I had heard of RAG. I had not understood RAG.

Before I built this, if someone had asked me "what is RAG?", I would have said something like: "It's a way to teach an AI on content that's specific to your business, or that wasn't in the data the model was trained on."

That's a fine first sentence. It's also vague enough to be almost wrong.

I wasn't sure whether the model was being changed. Fine-tuned? Retrained? Quietly learning my blog posts in the background? I thought it "learned" the things I fed it, but I never had a precise picture of how. RAG was a black box that produced answers I trusted because the demo videos looked good.
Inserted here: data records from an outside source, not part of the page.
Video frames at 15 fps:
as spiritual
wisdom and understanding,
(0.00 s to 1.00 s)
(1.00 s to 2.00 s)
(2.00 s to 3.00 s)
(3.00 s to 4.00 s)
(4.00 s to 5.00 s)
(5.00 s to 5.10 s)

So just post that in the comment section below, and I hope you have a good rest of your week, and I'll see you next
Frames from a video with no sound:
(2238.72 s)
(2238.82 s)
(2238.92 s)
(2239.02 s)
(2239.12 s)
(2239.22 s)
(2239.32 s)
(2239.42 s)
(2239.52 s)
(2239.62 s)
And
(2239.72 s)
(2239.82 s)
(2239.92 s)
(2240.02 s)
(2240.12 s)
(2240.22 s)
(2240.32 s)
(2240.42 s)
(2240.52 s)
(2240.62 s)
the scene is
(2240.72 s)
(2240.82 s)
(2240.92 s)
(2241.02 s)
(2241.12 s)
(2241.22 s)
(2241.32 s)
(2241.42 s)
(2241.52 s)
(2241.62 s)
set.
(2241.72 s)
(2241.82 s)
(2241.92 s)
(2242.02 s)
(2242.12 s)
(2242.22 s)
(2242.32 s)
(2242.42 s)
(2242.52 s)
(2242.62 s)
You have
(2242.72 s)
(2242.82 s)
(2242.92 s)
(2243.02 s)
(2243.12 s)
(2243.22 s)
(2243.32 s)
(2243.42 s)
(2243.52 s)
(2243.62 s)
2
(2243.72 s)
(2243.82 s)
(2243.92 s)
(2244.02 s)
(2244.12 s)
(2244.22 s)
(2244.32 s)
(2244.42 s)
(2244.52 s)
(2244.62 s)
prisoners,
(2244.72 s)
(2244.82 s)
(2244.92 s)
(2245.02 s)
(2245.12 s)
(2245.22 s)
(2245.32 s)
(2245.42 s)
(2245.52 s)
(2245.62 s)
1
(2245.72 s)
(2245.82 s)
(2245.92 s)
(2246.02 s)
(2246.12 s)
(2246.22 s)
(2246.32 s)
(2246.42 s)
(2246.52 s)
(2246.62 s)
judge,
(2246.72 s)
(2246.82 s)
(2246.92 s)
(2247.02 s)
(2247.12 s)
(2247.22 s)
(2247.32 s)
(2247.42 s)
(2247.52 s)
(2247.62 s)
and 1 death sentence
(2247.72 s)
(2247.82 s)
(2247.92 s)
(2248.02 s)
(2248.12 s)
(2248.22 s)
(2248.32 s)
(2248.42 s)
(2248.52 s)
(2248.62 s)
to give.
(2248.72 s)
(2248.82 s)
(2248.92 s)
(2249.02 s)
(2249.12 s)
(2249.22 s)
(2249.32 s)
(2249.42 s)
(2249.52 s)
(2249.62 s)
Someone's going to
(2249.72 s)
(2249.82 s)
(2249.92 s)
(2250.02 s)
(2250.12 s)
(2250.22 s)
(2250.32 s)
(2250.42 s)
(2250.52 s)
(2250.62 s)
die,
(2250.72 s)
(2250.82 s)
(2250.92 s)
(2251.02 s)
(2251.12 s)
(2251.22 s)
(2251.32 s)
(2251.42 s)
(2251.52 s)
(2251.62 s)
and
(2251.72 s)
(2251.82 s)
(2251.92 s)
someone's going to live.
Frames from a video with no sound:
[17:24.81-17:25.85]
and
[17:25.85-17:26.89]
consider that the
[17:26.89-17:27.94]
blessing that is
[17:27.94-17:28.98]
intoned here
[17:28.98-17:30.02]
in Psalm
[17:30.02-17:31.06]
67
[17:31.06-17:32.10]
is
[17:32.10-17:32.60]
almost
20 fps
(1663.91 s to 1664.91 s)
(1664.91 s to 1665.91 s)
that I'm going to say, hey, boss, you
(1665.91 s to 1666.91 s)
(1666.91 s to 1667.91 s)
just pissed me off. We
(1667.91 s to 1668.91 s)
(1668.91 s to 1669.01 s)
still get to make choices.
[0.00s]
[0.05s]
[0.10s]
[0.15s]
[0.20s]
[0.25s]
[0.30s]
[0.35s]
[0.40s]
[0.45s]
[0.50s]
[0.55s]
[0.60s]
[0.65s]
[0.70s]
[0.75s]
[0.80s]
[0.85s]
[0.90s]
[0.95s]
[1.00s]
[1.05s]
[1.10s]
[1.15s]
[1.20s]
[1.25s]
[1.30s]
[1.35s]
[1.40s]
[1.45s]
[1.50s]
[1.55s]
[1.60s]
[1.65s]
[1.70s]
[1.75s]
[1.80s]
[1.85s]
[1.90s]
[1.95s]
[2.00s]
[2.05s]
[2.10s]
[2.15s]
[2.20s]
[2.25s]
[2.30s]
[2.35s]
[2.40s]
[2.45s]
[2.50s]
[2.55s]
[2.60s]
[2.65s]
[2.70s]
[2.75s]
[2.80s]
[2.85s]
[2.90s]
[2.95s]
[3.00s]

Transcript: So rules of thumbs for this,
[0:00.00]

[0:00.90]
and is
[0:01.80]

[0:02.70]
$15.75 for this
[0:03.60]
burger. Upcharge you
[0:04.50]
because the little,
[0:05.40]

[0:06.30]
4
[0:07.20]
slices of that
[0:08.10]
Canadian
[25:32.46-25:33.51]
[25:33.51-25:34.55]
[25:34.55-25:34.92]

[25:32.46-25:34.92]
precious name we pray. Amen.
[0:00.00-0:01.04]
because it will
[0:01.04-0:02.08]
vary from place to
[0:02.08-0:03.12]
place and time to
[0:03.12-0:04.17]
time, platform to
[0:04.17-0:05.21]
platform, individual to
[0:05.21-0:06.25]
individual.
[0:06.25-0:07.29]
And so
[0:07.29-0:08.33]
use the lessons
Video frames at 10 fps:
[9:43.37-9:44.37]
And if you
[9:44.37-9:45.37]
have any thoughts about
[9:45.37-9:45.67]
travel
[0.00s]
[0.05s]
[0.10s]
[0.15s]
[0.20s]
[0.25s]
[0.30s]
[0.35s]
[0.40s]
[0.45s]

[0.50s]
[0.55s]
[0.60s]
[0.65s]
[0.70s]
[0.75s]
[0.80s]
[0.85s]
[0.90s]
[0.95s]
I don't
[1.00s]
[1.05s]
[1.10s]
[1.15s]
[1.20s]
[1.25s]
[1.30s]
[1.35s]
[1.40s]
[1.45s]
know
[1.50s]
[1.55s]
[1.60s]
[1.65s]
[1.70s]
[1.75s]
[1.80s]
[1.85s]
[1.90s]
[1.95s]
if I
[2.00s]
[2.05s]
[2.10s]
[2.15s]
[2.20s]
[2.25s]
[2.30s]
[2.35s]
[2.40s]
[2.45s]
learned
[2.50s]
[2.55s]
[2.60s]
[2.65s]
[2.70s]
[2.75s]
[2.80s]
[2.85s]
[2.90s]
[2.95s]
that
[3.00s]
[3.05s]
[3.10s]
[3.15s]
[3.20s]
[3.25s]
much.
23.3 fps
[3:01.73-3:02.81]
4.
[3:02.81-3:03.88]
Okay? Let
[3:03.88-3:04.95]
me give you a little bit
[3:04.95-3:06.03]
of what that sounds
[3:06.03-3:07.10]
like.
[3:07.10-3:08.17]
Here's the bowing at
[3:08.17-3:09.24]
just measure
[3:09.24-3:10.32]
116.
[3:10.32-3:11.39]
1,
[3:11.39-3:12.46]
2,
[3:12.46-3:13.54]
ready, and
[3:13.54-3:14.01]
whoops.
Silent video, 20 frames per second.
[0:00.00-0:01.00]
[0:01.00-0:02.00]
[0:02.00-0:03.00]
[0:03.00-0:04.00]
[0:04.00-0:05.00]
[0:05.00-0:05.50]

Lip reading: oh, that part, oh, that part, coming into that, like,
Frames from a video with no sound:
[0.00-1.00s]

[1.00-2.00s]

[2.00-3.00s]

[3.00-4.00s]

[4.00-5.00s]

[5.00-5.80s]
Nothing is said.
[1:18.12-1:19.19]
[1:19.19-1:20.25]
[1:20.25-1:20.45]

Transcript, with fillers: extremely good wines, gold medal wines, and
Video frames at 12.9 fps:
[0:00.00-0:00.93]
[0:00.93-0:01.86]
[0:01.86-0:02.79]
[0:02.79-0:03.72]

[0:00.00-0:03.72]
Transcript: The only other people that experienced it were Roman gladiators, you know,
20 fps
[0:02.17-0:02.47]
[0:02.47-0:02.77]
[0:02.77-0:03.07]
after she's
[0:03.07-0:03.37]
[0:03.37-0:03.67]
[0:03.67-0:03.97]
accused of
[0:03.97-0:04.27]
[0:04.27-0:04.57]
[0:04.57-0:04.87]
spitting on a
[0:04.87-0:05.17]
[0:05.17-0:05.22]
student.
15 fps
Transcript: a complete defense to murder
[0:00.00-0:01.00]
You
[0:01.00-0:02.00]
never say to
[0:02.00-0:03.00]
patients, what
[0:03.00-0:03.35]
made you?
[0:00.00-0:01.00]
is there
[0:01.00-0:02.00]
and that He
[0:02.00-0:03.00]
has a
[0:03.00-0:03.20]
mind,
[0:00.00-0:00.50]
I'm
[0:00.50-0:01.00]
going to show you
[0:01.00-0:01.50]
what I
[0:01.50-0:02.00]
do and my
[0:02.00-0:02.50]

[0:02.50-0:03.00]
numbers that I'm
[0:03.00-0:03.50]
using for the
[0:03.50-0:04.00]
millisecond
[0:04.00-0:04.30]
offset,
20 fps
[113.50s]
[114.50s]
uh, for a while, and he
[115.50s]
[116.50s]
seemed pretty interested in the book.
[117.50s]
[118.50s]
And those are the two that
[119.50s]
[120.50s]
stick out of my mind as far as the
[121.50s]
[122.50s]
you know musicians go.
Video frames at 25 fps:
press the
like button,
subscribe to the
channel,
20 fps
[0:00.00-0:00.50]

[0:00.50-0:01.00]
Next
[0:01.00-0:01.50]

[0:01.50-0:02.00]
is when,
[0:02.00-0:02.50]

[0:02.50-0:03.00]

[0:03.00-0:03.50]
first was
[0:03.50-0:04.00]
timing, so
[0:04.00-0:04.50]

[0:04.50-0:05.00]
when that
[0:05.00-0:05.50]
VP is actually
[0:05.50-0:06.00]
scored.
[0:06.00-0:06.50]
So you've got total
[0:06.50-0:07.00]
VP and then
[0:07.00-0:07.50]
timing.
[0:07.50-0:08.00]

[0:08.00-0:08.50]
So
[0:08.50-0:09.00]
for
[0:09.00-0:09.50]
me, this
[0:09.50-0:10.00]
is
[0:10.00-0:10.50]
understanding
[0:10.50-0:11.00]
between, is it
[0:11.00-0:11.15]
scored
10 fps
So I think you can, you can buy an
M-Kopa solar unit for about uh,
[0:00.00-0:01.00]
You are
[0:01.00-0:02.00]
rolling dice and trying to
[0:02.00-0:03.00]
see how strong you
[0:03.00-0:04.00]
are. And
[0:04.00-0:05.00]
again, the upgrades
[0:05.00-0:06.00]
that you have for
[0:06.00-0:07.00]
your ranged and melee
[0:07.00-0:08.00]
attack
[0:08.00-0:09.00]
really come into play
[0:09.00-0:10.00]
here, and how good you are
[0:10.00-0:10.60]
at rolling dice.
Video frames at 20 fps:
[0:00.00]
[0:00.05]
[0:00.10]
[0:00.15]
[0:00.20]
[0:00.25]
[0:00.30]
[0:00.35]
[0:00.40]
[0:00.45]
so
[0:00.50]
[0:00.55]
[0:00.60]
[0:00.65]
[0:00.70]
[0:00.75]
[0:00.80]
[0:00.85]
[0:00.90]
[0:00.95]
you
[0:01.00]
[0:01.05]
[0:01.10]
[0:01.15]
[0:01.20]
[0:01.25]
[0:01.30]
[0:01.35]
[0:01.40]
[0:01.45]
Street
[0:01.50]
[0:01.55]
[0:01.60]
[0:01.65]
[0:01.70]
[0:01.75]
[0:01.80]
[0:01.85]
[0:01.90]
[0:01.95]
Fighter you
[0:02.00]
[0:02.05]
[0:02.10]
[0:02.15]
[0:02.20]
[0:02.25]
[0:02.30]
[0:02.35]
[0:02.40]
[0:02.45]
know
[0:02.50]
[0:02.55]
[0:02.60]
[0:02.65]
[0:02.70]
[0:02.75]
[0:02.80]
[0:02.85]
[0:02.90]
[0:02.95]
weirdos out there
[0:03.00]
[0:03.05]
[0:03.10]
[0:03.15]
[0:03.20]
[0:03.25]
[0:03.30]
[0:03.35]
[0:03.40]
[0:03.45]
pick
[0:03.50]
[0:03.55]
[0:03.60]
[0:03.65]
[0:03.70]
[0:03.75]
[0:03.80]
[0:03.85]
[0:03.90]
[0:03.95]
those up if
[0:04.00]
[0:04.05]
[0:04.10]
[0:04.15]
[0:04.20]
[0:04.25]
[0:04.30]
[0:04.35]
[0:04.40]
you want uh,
So when I decided to add a chat to my portfolio that could answer questions about me, my projects, and my blog posts, I made a deliberate call: no LangChain, no vector database. I wrote every piece myself: the chunking, the cosine similarity, the retrieval, the prompt augmentation.

About 100 lines of code, total. And by the end of it, RAG had stopped being a black box.

I wanted visitors to ask real questions and get grounded answers. The only way I could trust what I was giving them was to understand every part of it.


The /ask page — a question about my background with source cards showing which blog posts were cited

What an embedding actually is (and what 1536 is not)

The first thing I had wrong was embeddings.

I knew they were "vectors for text." I did not know what that meant. When I looked at embeddings.json for the first time and saw a chunk of text sitting next to an array of 1536 floating-point numbers, I assumed those 1536 numbers were the characters or the tokens of the chunk.

They are not.

1536 is the number of dimensions in the vector. Every chunk, whether it's twenty words or five hundred words, comes back from OpenAI's text-embedding-3-small as the same shape: an array of exactly 1536 floats. The size is fixed by the model. Content length has nothing to do with it.

The fixed shape is what makes the whole thing work. You can only compare two vectors that live in the same space.

The intuition that made this click for me: imagine a space with 1536 axes. Every piece of text gets dropped onto a single point in that space. The direction of the point captures the meaning. Two chunks about the same topic land in similar directions, even if one is a sentence and the other is a paragraph.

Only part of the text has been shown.